In their guidelines on investigating domestic violence, issued in November 2004, the Association of Chief Police Officers advised all forces to identify and flag domestic violence incidents. In April this year, the CPS also began a campaign to encourage police and prosecutors to identify and flag cases. Therefore, there is a likely increase in the number of prosecutions identified as domestic violence from 2004–05 to the first two quarters of 2005–06 due to the embedding of this activity. There are no centrally collected figures prior to 2004–05.

The gender of the persons prosecuted for domestic violence cases is not collected by the CPS.

Mr. Jenkins: To ask the Secretary of State for the Home Department how many recorded incidents of domestic violence there were in Staffordshire in each of the last five years. [32008]

Hazel Blears: From the information collected centrally on recorded crime, it is not possible to identify cases of domestic violence. Such offences are not specifically defined by statute and details of the individual circumstances of offences are not collected.

Mr. Jenkins: To ask the Secretary of State for the Home Department how many domestic violence prosecutions were undertaken in Staffordshire in each of the last five years. [32038]

Fiona Mactaggart: Of all cases identified and flagged as domestic violence by the police and passed to the CPS in Staffordshire, 1,268 were prosecuted in 2004–05. In the first quarter of 2005–06, there were 407 prosecutions and in the second quarter there were 524 prosecutions.

In their guidelines on investigating domestic violence, issued in November 2004, the Association of Chief Police Officers advised all forces to identify and flag domestic violence incidents. In April this year, the CPS also begun a campaign to encourage police and prosecutors to identify and flag cases. Therefore, there is a likely increase in the number of prosecutions identified as domestic violence from 2004–05 to the first two quarters of 2005–06 has been due to the embedding of this activity. There are no centrally collected figures prior to 2004–05.
 
29 Nov 2005 : Column 438W
 

Mr. Burstow: To ask the Secretary of State for the Home Department pursuant to the nswer of 3 November 2005, Official Report, column 1252W, on domestic violence, when the (a) 2004 and (b) 2005 results on victimisation will be made available. [32186]

Hazel Blears: The British Crime Survey (BCS) measures victimisation against adults living in private households in England and Wales. Domestic violence is included as part of the survey's core measures of violent crime. The results from the 2004–05 BCS were published on 21 July 2005 in the Home Office Statistical Bulletin 11/05 'Crime in England and Wales 2004–05'. The 2005–06 figures will be published in July 2006.

The BCS also includes a self-completion module of questions on interpersonal violence; this covers domestic violence, sexual assault and stalking. This module was included in the 2004–05 survey, the results from which will be published in spring 2006. A module of questions on interpersonal violence has also been included in the 2005–06 BCS (currently in the field). The results from this module are intended for publication in 2007.

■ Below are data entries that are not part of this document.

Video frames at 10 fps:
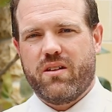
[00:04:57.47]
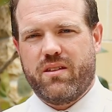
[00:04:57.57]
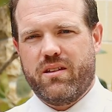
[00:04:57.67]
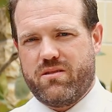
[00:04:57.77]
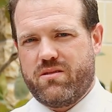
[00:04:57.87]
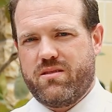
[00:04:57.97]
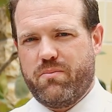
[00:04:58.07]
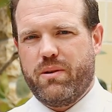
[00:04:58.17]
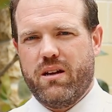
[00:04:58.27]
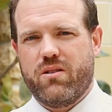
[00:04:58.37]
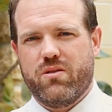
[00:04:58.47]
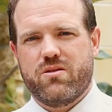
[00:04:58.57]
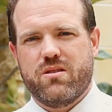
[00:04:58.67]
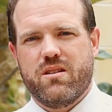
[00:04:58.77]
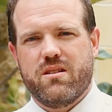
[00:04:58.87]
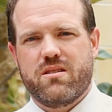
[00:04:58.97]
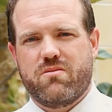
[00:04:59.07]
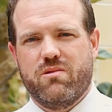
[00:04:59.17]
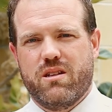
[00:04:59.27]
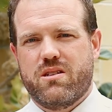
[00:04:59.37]
I think it's the pedagogy
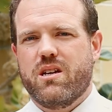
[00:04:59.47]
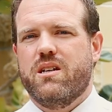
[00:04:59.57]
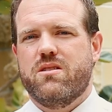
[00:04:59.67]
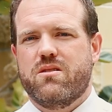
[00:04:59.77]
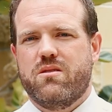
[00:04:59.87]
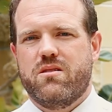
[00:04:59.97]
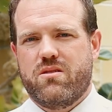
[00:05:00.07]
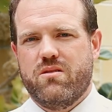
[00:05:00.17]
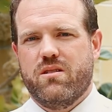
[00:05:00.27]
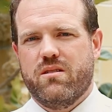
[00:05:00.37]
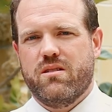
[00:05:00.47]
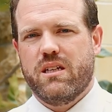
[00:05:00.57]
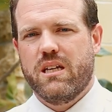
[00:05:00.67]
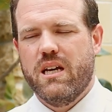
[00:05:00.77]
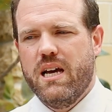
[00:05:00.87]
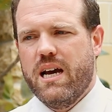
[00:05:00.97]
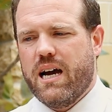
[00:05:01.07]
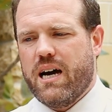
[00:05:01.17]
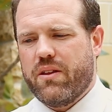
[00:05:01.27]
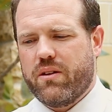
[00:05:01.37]
that's really changed student learning. Uh,
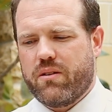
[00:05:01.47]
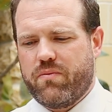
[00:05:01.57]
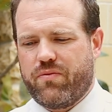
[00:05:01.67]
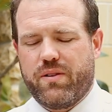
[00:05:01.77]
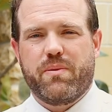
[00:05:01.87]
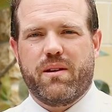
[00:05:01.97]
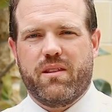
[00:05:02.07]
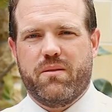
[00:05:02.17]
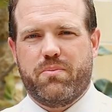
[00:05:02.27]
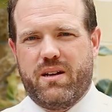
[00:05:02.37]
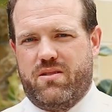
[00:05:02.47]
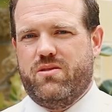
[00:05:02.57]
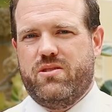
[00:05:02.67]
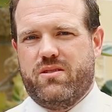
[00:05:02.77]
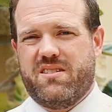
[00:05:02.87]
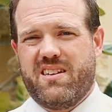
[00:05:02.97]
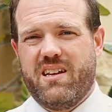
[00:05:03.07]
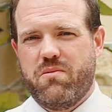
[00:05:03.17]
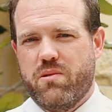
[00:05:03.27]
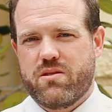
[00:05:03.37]
I think flipping the pedagogy on its
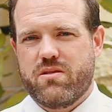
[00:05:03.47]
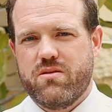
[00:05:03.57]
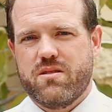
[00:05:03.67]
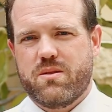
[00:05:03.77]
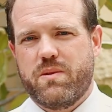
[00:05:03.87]
head where students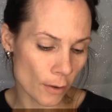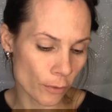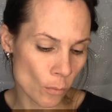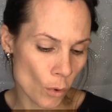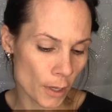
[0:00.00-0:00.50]

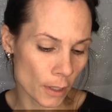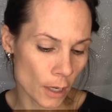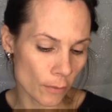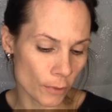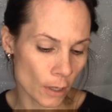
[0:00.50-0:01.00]
every morning and
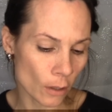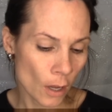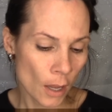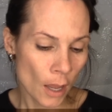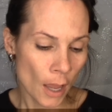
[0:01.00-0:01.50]
evening,
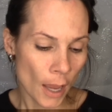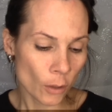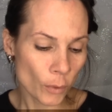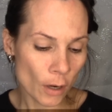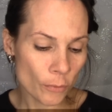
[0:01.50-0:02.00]

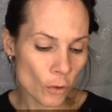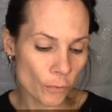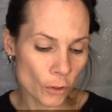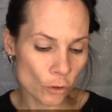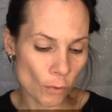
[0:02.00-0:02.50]
and whenever you
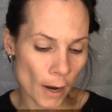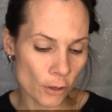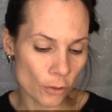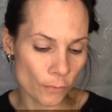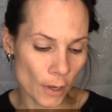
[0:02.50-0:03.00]
feel dry
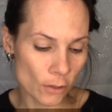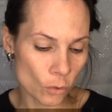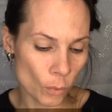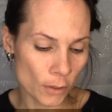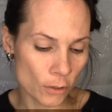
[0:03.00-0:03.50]
on your
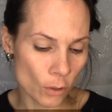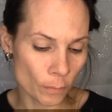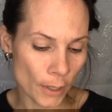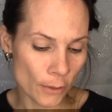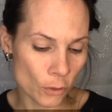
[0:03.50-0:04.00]
face. Once you
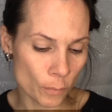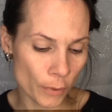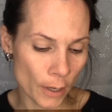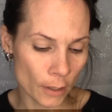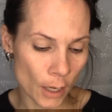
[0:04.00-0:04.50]
apply the
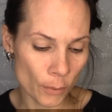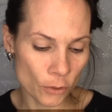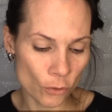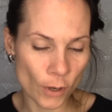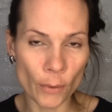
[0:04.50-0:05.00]
spray, allow it
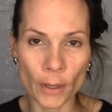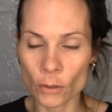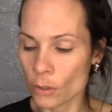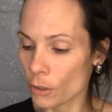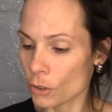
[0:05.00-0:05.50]
to dry
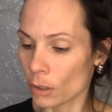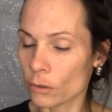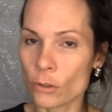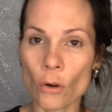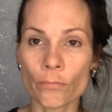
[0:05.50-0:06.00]
without touching.
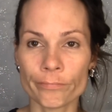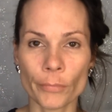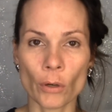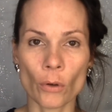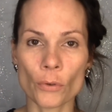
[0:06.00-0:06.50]
So,
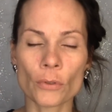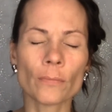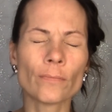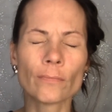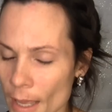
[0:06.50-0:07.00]
here goes.
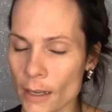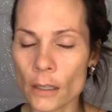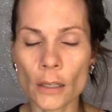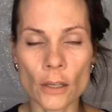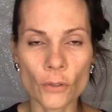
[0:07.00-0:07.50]

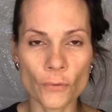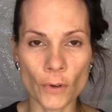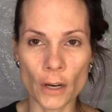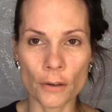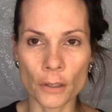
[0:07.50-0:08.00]
And it is
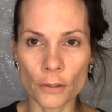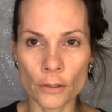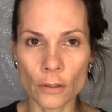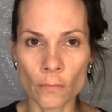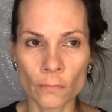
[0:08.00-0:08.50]

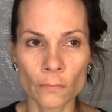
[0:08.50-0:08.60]
fragranced.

The results from the 2004 Offending, Crime and Justice Survey, which includes general data on victimisation of young people aged 10 to 25, were published on 24 November 2005, in the Home Office Statistical Bulletin 20/05 'Young people and crime: findings from the 2004 Offending, Crime and Justice Survey'. This report did not include domestic violence. The results from the 2005 survey will be published late 2006.